Além disso, os dados revelaram atividade reduzida do TNF induzida pela rotenona nos grupos de cafeína, indicando um efeito antiinflamatório da cafeína. A proteção e o tratamento com cafeína restauraram os parâmetros do teste de campo aberto, teste de suspensão do membro anterior e teste de tração para valores próximos do grupo de controle.
A investigação histopatológica revelou uma degeneração de neurônios e a presença de corpos de Lewy no grupo de DP induzida por terotenona, que foi prevenida em ambos os grupos de cafeína com um efeito mais proeminente no grupo protegido por cafeína [70]. Pardo et al. demonstraram em outro estudo com animais que a metilxantina teofilina, que ocorre naturalmente, pode reverter os sintomas motores em ratos.

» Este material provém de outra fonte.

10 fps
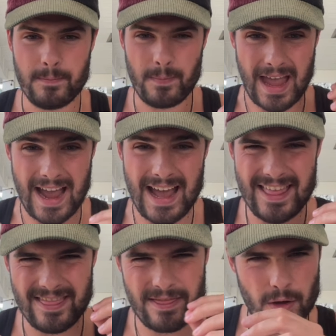
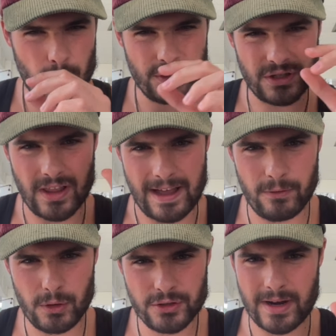At those
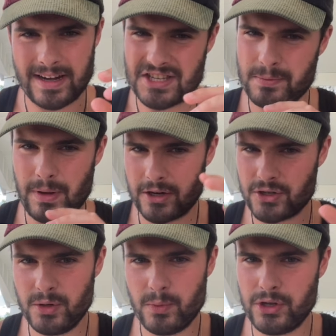levels, right,
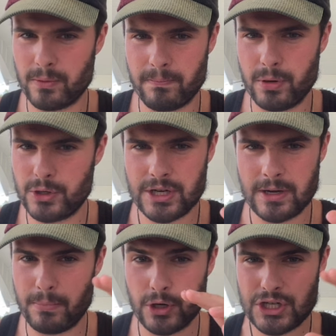especially when you're
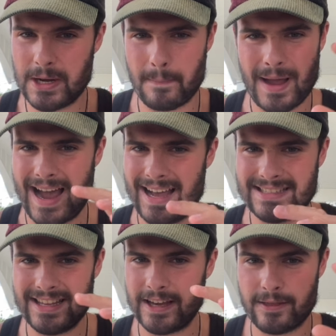pushing
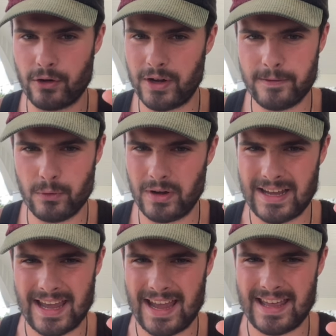past like 30,
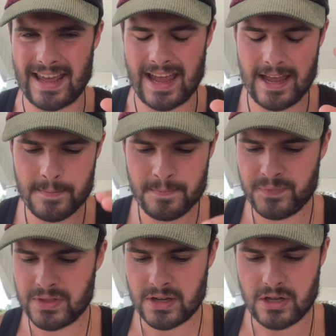40K a day,
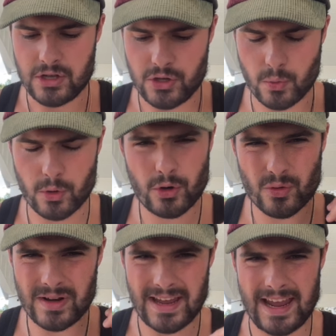your
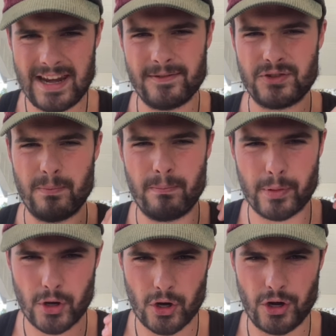creatives
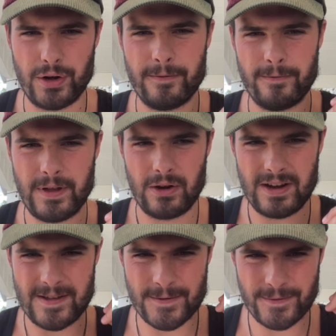burn
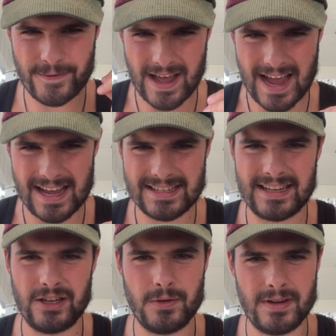very fast,
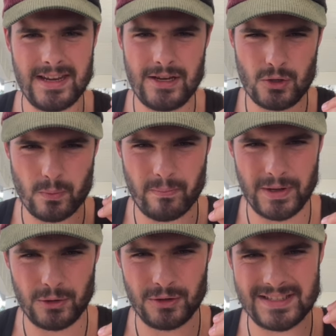and you need to
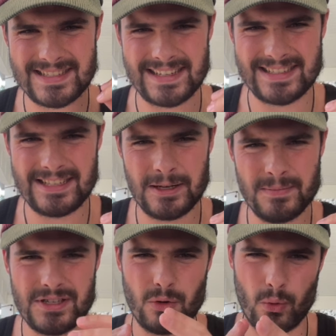build
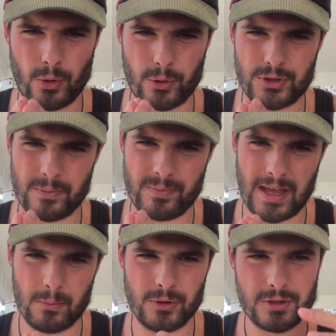systems in order to be
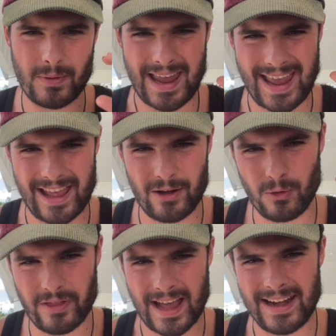able to
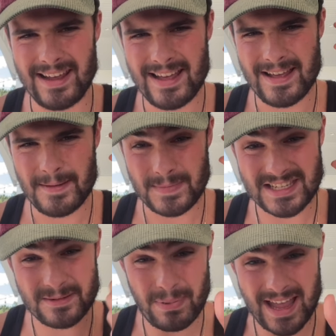handle that
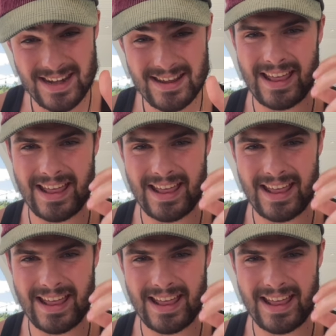spend and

Neste estudo, a teofilina reverteu a locomoção, a catalepsia e o movimento trêmulo da mandíbula (semelhante ao tremor parkinsoniano) induzido pela pimozida, um antagonista da dopamina D2 (71).

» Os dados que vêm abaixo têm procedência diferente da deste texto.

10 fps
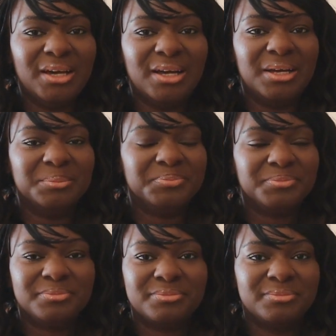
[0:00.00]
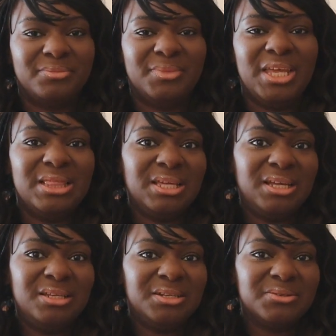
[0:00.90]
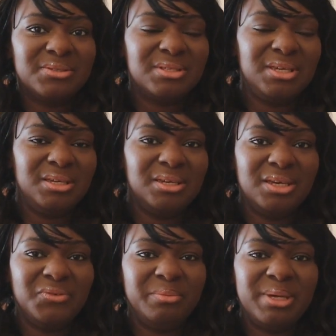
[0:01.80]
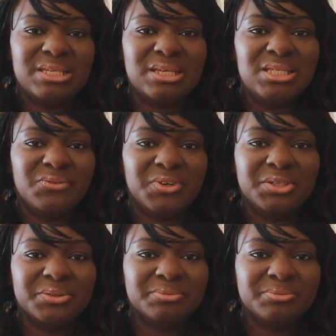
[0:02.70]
and then, you know, see if it makes sense for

Em conclusão, estes estudos mostram uma ligação entre a cafeína e outras metilxantinas que actuam como antagonistas dos receptores A2A com uma diminuição do risco de DP e modificação da progressão, indicando que novos ligandos do receptor de adenosina podem ser alvos encorajadores no tratamento da DP. Em um estudo de Rohilla et al., foram analisados derivados de xantina recém-sintetizados como antagonistas seletivos de AR.
A avaliação do efeito antiparkinsoniano no estudo foi realizada através da indução de catatonia em ratos com perfenazina. A maioria das xantinas reduziu significativamente a pontuação catatônica em comparação com o controle.
O efeito antiparkinsoniano mais potente foi encontrado para a metilxantina RB-531 (8-[3-(3-Cloropropxi)]-1,3-dipropil{{ 6}}metilxantina), mostrando uma resposta semelhante ao tratamento padrão L-DOPA [72]. Os estudos acima mencionados e seus resultados estão resumidos na Figura 2 e na Tabela 4.

4. Esclerose Múltipla
4.1. Estudos Epidemiológicos e Clínicos
A esclerose múltipla (EM) é uma doença autoimune do sistema nervoso central (SNC), onde o sistema imunológico prejudica a bainha de mielina que cobre as fibras nervosas.
Assim, a comunicação entre o SNC e o sistema nervoso periférico (SNP) é prejudicada, resultando em uma doença neurológica potencialmente incapacitante. A causa subjacente da EM não é clara, no entanto, estudos epidemiológicos demonstraram que baixos níveis séricos de vitamina D, tabagismo e infecções pelo vírus Epstein-Barr desempenham um papel no desenvolvimento da doença [73,74].

Ao contrário da DP ou DA, um estudo recente de Lu et al. não revelou nenhuma associação entre o consumo de café e o risco de EM [75] (ver Tabela 5). Tabela 5. Resumo de estudos clínicos recentes que investigam a relação entre metilxantinas e esclerose múltipla (EM). n: tamanho da amostra.